• [Task requirements] Your reply should hold the line containing "[1:50.07-1:51.13]" and every later line of the records, reproduced exactly, and no other lines.

Stored entries

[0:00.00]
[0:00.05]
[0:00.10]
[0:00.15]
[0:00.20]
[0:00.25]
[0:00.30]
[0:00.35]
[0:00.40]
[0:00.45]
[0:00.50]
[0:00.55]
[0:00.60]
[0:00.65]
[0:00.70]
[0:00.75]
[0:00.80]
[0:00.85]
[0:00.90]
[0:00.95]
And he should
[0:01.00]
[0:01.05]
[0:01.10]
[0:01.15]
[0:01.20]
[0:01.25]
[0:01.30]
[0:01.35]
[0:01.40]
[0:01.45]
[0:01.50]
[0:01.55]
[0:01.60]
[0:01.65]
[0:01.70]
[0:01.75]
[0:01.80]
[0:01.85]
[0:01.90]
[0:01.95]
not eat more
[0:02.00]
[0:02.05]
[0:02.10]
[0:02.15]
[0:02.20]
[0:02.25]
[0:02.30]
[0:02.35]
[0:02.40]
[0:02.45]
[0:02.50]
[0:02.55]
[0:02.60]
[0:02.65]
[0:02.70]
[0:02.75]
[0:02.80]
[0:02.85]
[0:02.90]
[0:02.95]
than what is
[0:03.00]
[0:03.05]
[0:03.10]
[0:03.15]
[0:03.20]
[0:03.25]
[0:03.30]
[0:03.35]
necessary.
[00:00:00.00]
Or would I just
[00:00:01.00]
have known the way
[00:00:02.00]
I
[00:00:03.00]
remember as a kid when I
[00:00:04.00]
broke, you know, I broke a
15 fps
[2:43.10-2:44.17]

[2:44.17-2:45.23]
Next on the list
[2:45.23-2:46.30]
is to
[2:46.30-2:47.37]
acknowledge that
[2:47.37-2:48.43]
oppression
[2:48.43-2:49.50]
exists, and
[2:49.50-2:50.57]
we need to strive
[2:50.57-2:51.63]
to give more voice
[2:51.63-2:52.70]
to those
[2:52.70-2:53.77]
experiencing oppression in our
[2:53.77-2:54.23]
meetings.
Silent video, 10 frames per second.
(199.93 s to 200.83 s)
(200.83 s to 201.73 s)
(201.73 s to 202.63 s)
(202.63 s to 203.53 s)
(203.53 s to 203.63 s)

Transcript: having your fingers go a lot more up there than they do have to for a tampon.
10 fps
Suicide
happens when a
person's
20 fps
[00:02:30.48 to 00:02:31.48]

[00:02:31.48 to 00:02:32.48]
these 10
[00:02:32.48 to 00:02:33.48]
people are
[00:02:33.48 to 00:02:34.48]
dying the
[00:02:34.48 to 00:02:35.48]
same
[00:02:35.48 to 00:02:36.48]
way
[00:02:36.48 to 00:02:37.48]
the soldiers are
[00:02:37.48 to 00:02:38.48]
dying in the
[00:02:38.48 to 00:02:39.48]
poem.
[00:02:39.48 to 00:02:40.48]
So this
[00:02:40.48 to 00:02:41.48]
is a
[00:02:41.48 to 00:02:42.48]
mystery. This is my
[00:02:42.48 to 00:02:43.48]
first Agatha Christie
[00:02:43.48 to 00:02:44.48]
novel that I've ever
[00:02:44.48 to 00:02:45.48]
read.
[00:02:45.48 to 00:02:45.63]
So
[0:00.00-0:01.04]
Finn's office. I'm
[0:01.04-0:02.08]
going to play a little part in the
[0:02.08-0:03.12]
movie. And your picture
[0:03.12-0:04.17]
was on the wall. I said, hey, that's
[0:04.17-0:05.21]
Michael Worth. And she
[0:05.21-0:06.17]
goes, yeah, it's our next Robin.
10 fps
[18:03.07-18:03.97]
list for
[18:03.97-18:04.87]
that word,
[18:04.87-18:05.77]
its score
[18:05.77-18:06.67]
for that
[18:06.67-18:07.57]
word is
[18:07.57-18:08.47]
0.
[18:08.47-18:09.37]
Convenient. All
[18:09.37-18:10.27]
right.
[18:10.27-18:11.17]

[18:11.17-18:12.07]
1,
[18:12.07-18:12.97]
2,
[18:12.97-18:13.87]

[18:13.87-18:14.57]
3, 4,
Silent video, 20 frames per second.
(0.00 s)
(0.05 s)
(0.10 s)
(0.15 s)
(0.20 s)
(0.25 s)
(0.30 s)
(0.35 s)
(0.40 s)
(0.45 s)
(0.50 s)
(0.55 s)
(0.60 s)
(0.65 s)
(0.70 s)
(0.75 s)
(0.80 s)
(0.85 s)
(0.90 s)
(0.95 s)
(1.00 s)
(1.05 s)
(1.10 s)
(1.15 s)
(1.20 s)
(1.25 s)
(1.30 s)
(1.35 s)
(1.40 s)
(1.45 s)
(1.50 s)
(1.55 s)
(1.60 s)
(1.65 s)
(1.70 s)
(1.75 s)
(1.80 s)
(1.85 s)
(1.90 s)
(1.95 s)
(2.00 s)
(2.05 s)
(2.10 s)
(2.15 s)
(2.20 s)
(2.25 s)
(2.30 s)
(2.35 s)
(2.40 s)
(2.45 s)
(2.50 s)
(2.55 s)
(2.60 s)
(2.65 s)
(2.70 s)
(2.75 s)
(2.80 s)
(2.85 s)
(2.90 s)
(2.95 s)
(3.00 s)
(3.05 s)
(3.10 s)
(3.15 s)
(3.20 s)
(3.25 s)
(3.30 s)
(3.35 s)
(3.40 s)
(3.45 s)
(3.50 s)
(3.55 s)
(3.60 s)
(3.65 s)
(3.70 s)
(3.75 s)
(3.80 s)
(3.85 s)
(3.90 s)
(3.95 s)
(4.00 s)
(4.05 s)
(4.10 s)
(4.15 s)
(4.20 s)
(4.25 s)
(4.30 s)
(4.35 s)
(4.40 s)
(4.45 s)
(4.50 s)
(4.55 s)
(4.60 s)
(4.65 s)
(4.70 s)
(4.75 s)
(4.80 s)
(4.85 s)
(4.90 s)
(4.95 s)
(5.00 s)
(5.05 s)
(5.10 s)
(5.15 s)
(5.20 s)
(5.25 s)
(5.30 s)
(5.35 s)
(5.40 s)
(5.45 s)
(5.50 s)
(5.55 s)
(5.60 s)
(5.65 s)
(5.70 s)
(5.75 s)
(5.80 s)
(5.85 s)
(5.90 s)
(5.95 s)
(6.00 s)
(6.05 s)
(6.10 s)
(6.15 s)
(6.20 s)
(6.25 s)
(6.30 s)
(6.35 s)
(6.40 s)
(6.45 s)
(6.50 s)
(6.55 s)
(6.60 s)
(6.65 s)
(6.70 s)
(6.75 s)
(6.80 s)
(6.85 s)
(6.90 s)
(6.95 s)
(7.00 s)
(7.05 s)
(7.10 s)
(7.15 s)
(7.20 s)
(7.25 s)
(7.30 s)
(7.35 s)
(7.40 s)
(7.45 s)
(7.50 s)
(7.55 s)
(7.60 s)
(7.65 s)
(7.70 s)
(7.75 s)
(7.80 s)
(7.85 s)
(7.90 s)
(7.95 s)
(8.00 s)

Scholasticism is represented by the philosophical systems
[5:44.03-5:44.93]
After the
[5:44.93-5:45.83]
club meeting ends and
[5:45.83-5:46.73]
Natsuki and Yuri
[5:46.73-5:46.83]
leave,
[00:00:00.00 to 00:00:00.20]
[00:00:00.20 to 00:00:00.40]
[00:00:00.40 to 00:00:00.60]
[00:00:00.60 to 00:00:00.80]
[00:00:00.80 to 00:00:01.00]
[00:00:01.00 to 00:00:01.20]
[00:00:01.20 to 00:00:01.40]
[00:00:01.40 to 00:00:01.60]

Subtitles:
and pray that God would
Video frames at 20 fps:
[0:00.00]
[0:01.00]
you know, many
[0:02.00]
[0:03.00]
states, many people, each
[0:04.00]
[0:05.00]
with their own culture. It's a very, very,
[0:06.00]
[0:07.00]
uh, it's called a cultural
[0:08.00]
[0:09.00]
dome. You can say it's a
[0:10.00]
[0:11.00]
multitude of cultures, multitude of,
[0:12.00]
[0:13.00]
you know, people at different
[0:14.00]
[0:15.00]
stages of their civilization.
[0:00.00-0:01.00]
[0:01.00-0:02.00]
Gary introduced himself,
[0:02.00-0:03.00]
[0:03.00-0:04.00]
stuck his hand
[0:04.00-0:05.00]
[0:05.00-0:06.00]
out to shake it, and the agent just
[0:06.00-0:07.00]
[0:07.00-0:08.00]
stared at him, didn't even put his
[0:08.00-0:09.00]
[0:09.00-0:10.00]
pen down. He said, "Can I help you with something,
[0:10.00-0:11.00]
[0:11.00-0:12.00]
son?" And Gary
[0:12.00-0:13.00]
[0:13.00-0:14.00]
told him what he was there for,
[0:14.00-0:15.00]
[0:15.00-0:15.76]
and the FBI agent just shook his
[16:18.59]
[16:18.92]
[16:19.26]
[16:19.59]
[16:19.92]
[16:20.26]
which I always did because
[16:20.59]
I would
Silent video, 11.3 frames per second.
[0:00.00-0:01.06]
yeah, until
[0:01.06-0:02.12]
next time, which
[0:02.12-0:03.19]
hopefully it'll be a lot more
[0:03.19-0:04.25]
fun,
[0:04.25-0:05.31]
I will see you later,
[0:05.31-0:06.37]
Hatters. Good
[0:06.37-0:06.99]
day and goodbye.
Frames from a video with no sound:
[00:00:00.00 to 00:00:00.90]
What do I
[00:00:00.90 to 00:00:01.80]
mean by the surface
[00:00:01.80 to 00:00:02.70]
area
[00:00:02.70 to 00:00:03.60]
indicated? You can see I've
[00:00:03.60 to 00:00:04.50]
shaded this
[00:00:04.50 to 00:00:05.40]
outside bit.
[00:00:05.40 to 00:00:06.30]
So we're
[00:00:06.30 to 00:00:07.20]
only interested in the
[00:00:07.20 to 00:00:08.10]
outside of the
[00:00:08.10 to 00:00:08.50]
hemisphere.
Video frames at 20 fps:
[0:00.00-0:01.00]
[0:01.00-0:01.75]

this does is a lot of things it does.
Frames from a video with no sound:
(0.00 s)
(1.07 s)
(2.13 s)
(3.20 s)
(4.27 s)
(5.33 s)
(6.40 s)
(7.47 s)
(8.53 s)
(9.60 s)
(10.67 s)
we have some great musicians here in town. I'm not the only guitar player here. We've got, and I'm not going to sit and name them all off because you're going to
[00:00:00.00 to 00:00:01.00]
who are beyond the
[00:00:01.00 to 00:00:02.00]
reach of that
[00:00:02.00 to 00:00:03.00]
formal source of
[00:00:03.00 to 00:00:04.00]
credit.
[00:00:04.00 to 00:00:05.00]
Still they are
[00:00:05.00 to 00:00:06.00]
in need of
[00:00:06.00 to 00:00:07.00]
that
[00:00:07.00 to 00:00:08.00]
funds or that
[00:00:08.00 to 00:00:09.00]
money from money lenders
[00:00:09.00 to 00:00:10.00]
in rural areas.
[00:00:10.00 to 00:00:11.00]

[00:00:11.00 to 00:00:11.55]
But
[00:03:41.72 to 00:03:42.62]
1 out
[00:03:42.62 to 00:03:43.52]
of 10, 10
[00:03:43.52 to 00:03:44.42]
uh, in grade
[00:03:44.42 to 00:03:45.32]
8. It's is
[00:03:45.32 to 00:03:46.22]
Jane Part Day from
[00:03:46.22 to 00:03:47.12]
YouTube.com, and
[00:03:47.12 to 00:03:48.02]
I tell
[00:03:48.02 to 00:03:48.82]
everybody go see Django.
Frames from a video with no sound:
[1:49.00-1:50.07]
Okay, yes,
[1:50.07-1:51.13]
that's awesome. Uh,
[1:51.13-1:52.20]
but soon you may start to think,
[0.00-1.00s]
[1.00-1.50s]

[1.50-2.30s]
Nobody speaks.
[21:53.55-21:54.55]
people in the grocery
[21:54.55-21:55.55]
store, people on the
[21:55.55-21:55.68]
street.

• [Solution below]
[1:50.07-1:51.13]
that's awesome. Uh,
[1:51.13-1:52.20]
but soon you may start to think,
[0.00-1.00s]
[1.00-1.50s]

[1.50-2.30s]
Nobody speaks.
[21:53.55-21:54.55]
people in the grocery
[21:54.55-21:55.55]
store, people on the
[21:55.55-21:55.68]
street.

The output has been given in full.